County hospitals have a reputation for being crowded, dilapidated, and dingy. Merced’s county hospital, with which the Lees would become all too familiar over the next few years, is none of these. The MCMC complex includes a modern, 42,000-square-foot wing—it looks sort of like an art moderne ocean liner—that houses coronary care, intensive care, and transitional care units; 154 medical and surgical beds; medical and radiology laboratories outfitted with state-of-the-art diagnostic equipment; and a blood bank. The waiting rooms in the hospital and its attached clinic have unshredded magazines, unsmelly bathrooms, and floors that have been scrubbed to an aseptic gloss. MCMC is a teaching hospital, staffed in part by the faculty and residents of the Family Practice Residency, which is affiliated with the University of California at Davis. The residency program is nationally known, and receives at least 150 applications annually for its six first-year positions.

  Like many other rural county hospitals, which were likely to feel the health care crunch before it reached urban hospitals, MCMC has been plagued with financial problems throughout the last twenty years. It accepts all patients, whether or not they can pay; only twenty percent are privately insured, with most of the rest receiving aid from California’s Medi-Cal, Medicare, or Medically Indigent Adult programs, and a small (but to the hospital, costly) percentage neither insured nor covered by any federal or state program. The hospital receives reimbursements from the public programs, but many of those reimbursements have been lowered or restricted in recent years. Although the private patients are far more profitable, MCMC’s efforts to attract what its administrator has called “an improved payer mix” have not been very successful. (Merced’s wealthier residents often choose either a private Catholic hospital three miles north of MCMC or a larger hospital in a nearby city such as Fresno.) MCMC went through a particularly rough period during the late eighties, hitting bottom in 1988, when it had a $3.1 million deficit.
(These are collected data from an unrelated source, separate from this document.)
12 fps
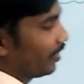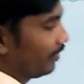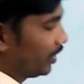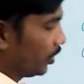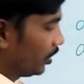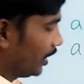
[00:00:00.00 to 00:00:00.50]

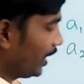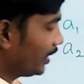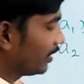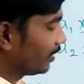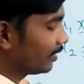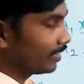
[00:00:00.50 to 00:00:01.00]
we told
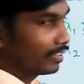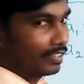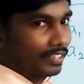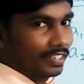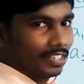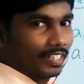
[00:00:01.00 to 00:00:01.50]
that
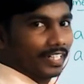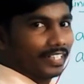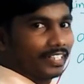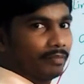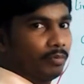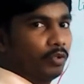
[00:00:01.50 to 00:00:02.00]

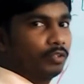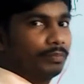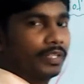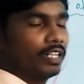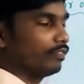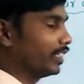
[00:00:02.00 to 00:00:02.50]
the both
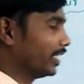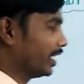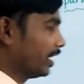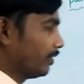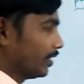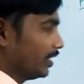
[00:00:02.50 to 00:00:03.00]
pair of
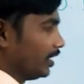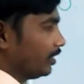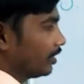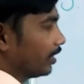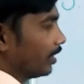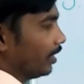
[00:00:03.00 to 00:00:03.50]
linear equation
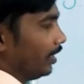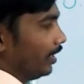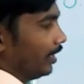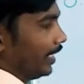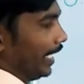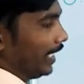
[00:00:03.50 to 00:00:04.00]

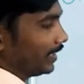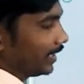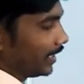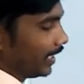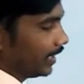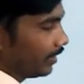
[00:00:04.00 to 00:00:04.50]

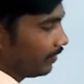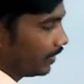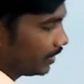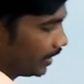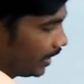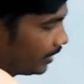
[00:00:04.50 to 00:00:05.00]
intersecting in the
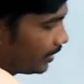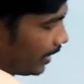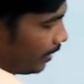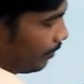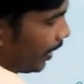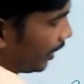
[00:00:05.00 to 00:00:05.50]
first case and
  During this same period, MCMC also experienced an expensive change in its patient population. Starting in the late seventies, South-east Asian refugees began to move to Merced in large numbers. The city of Merced, which has a population of about 61,000, now has just over 12,000 Hmong. That is to say, one in five residents of Merced is Hmong. Because many Hmong fear and shun the hospital, MCMC’s patient rolls reflect a somewhat lower ratio, but on any given day there are still Hmong patients in almost every unit. Not only do the Hmong fail resoundingly to improve the payer mix—more than eighty percent are on Medi-Cal—but they have proved even more costly than other indigent patients, because they generally require more time and attention, and because there are so many of them that MCMC has had to hire bilingual staff members to mediate between patients and providers.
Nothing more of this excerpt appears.